Standard lipid panels capture the basics, but some people have elevated cardiovascular risk that doesn’t show up in the usual numbers. Lipoprotein(a), often written as Lp(a), is a genetically determined particle that promotes blood clotting and artery inflammation. Unlike LDL, it doesn’t respond much to diet or exercise because your levels are largely set by your genes.

Lp(a) above 50 mg/dL (or 105 nmol/L) is the threshold where cardiovascular risk starts climbing. Levels above 90 mg/dL (190 nmol/L) put you in the top 5% of the population and carry serious risk for heart disease and stroke. Most people have never had their Lp(a) tested because it’s not part of a standard lipid panel. It only needs to be measured once in your lifetime since the level stays relatively stable, and it’s worth asking about if you have a family history of early heart disease that isn’t explained by the usual risk factors.

Children Have Different Thresholds

Cholesterol screening applies to kids too, and the cutoffs are lower than for adults. For children and adolescents, total cholesterol below 170 mg/dL is considered acceptable, 170 to 199 is borderline, and above 200 is high. LDL follows a similar pattern: below 110 is acceptable, 110 to 129 is borderline, and above 130 is high.

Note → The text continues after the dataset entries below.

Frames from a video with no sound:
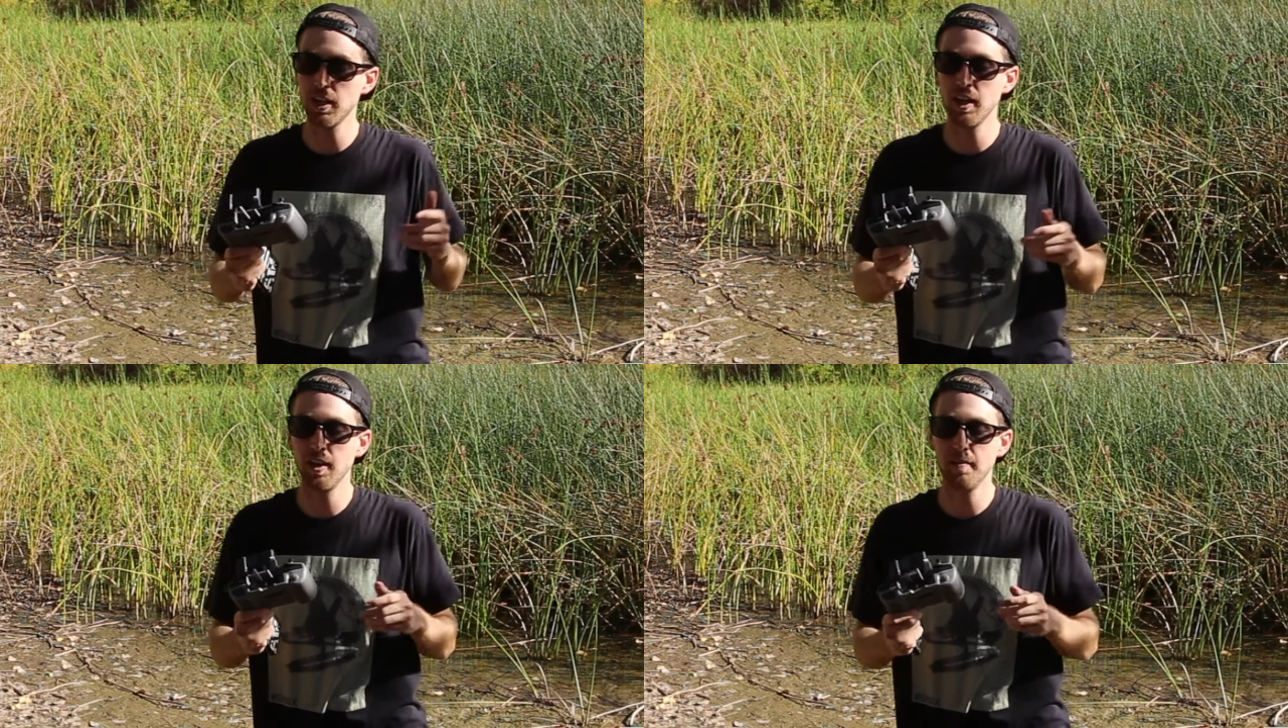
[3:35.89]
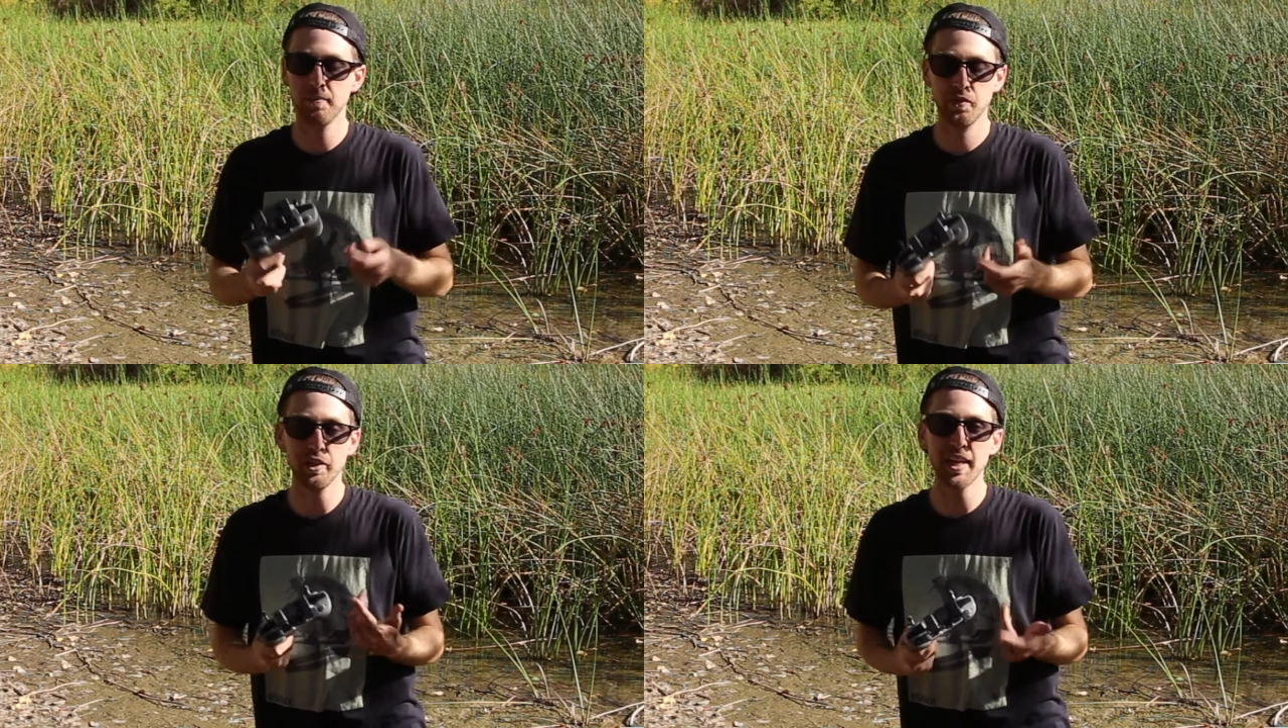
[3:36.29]

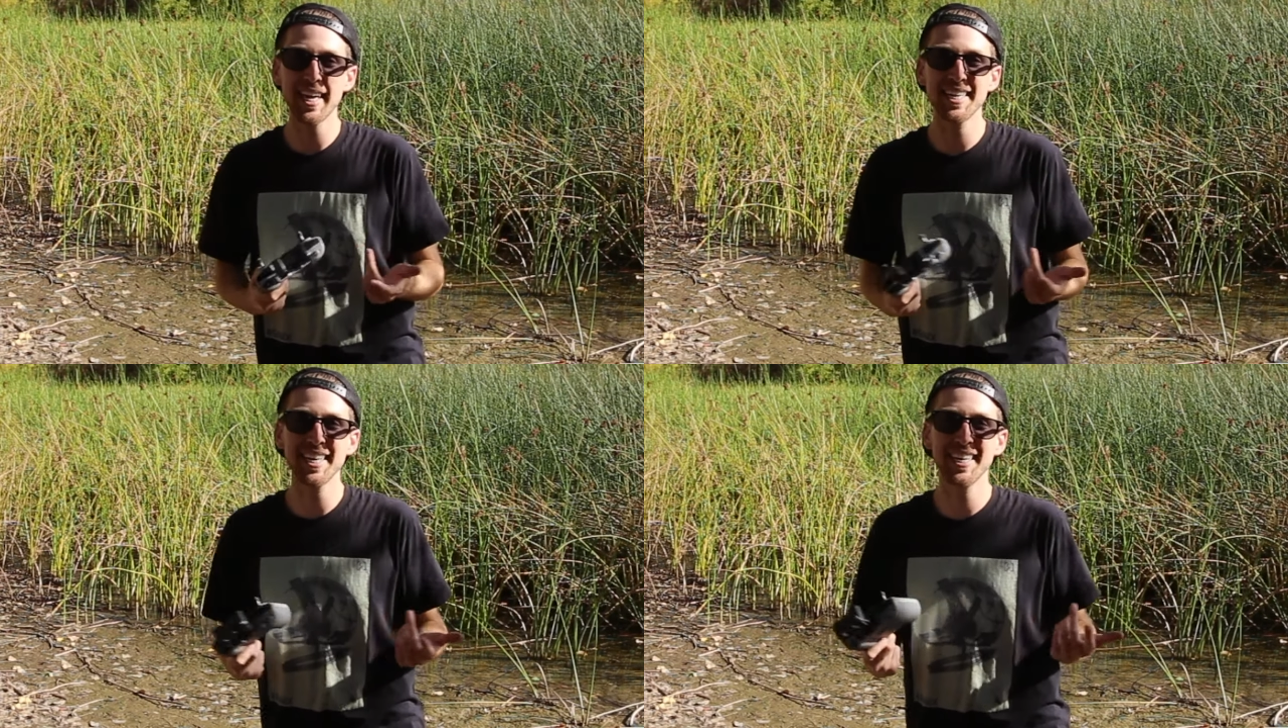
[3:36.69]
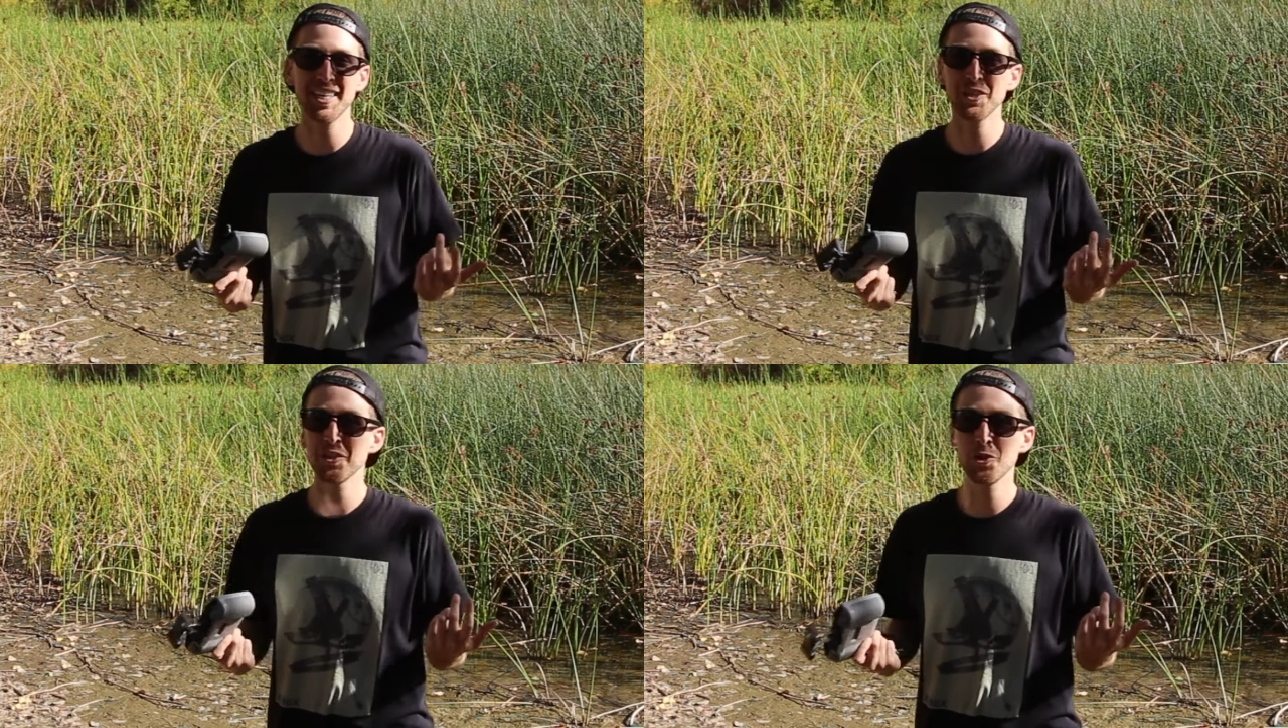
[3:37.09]
the
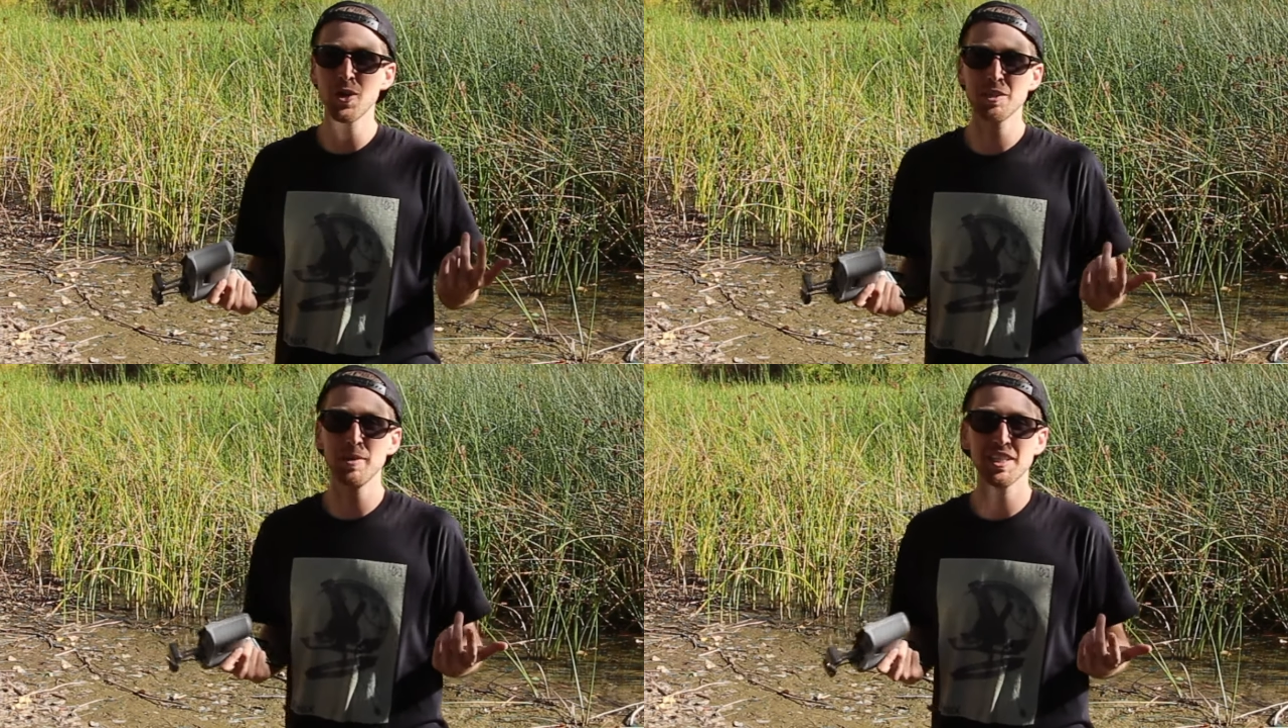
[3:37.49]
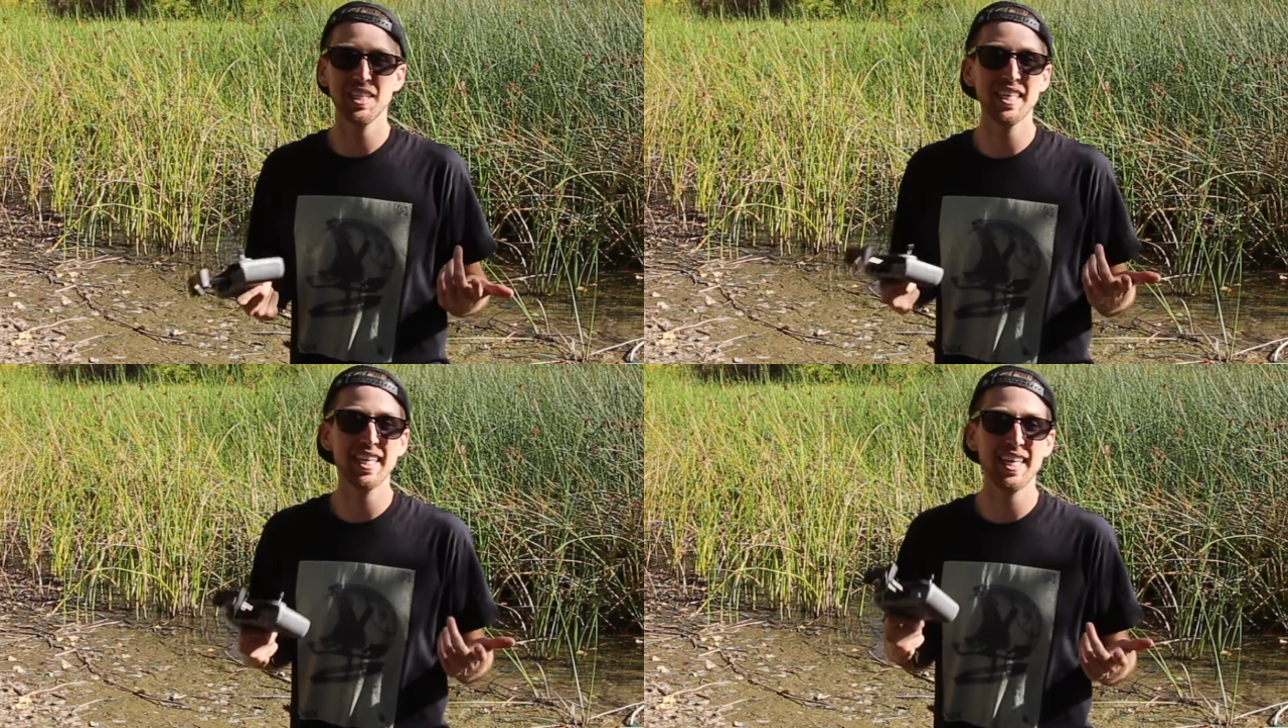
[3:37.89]
lightning, a
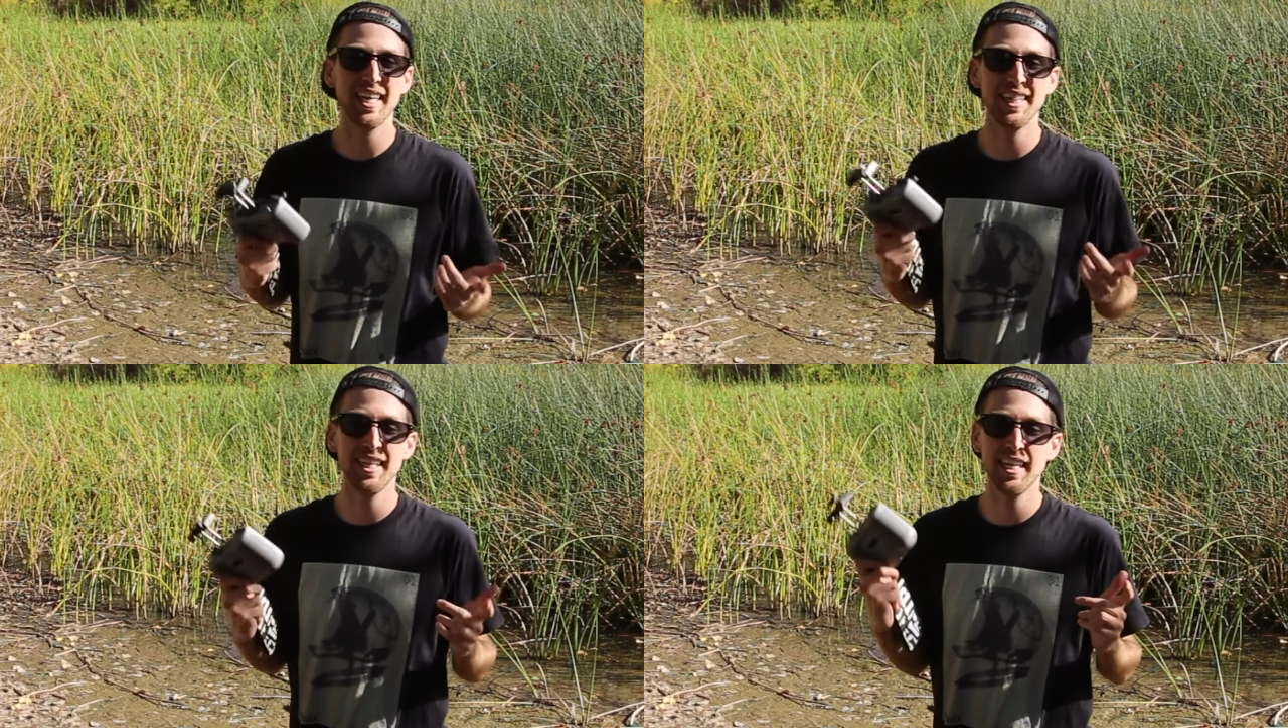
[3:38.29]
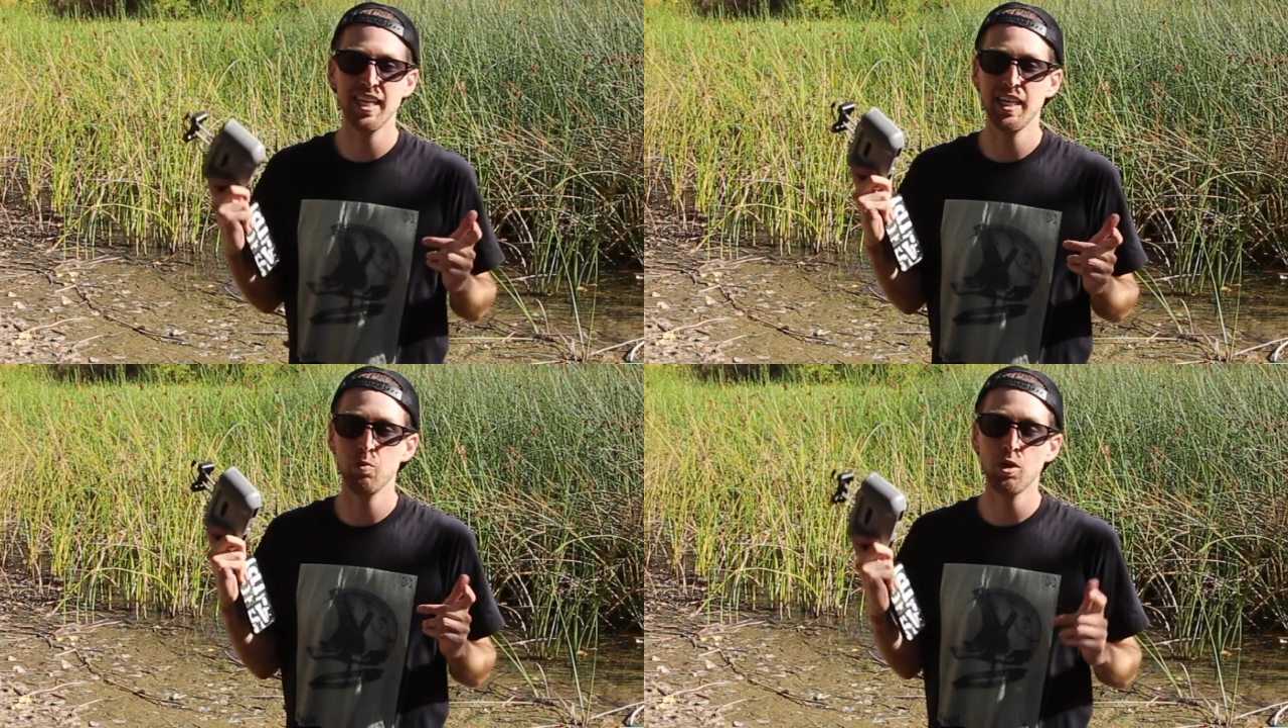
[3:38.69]
USB-C, and
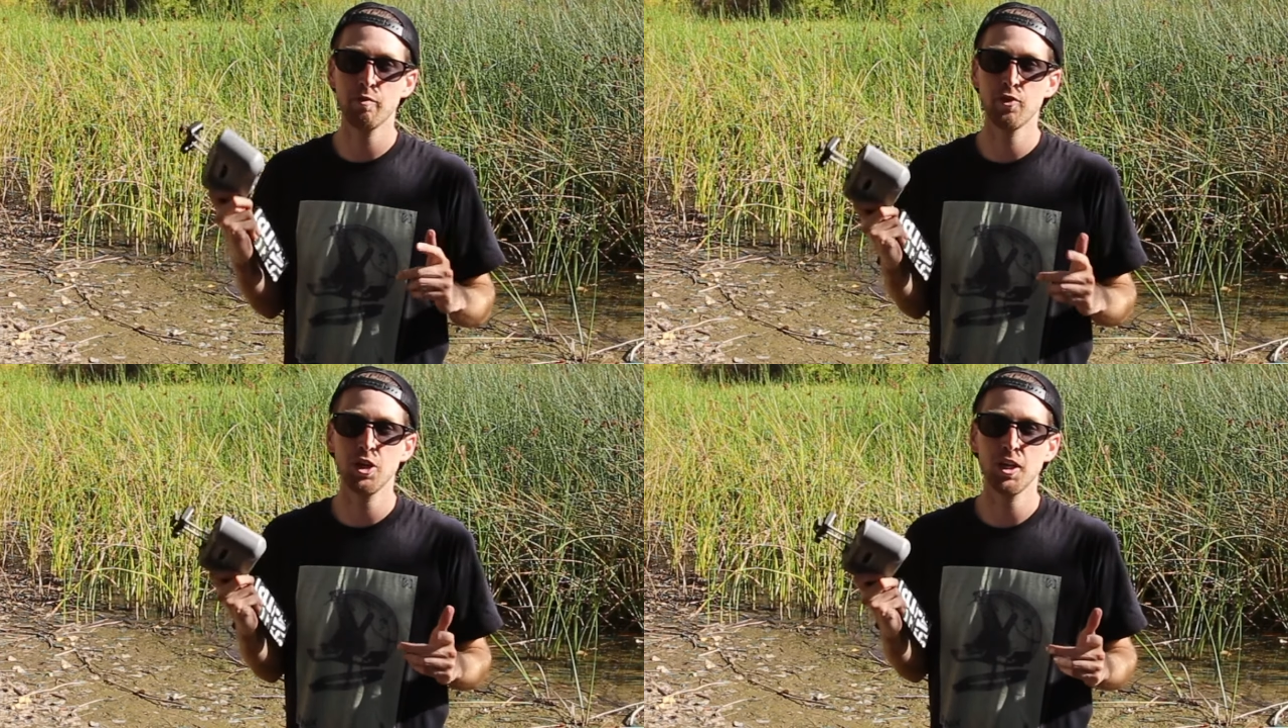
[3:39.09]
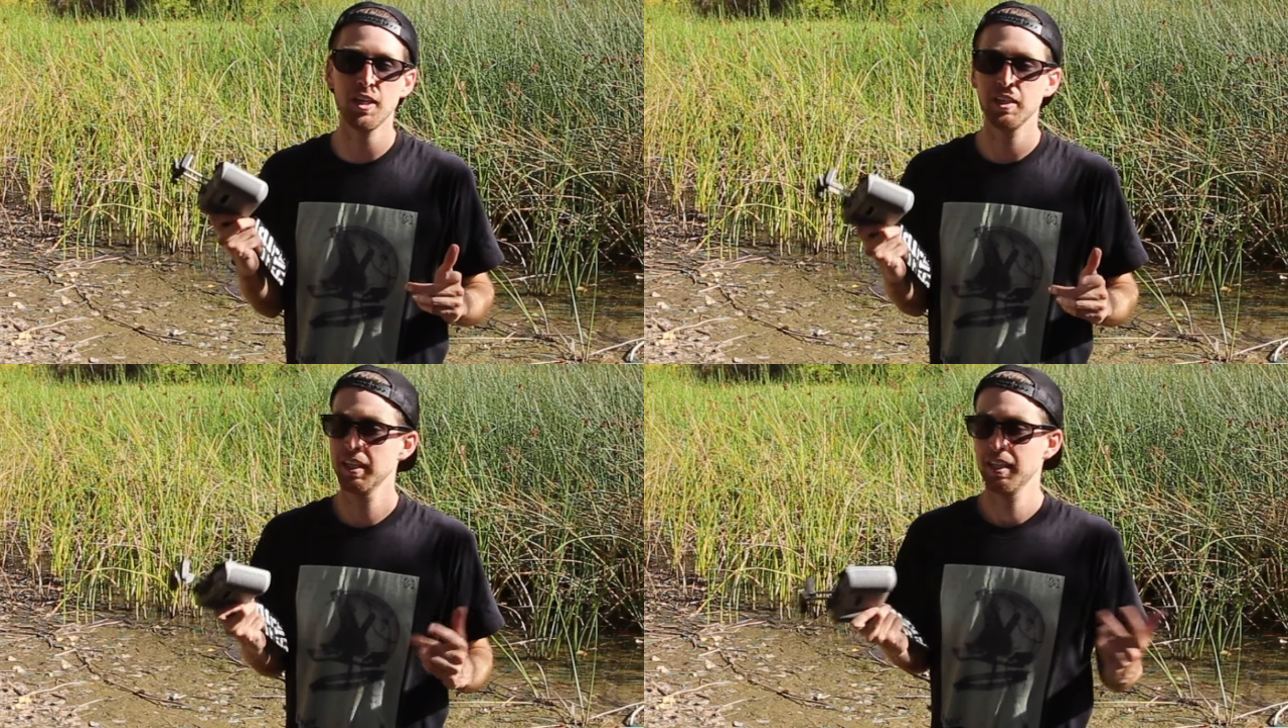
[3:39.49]
then one for,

Pediatric screening is typically recommended between ages 9 and 11, with a second round between 17 and 21. Earlier testing may be appropriate for children with a family history of high cholesterol or early heart disease. Catching elevated levels in childhood matters because the process of artery damage begins much earlier than most people realize, and lifestyle habits established young tend to stick.

Fasting Before Your Test

For years, the standard advice was to fast for 9 to 12 hours before a cholesterol test. That’s changing. Multiple professional societies across the U.S., Europe, Canada, and the U.K. now endorse non-fasting lipid panels for most patients. The differences between fasting and non-fasting results are modest: triglycerides may read about 26 mg/dL higher without fasting, while total cholesterol and LDL may each come in about 8 mg/dL lower.

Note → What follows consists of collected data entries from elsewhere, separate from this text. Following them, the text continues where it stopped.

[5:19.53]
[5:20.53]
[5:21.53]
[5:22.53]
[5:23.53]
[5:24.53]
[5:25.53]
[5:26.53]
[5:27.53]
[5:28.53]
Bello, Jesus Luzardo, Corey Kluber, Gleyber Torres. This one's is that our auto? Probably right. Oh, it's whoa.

Non-fasting panels are actually a more realistic snapshot of your bloodstream since you spend most of the day in a fed state, not a fasting one. That said, a fasting test may still be useful if your triglycerides come back high on a non-fasting draw, since fasting gives a more precise triglyceride reading. If your doctor asks you to fast, it’s likely because they want a cleaner look at triglycerides specifically.

What Your Numbers Mean Together

No single cholesterol number tells the full story. A total cholesterol of 210 with a high HDL of 65, a low LDL of 110, and triglycerides under 100 is a very different profile than the same total cholesterol driven by an LDL of 150 and an HDL of 35. The combination matters, and so does everything else going on in your body: blood pressure, blood sugar, weight, smoking status, age, and family history all factor into how aggressively elevated cholesterol needs to be addressed.

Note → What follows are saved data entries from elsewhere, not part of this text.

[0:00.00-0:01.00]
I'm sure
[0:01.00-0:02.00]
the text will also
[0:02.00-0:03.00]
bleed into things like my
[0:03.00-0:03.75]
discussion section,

If you’ve gotten a lipid panel back and your numbers fall into the borderline or high range, the next step is understanding your overall cardiovascular risk, not just reacting to one line on the lab report. Doctors often use risk calculators that weigh all these factors together to estimate your 10-year probability of a heart attack or stroke, and that composite risk is what actually drives treatment decisions.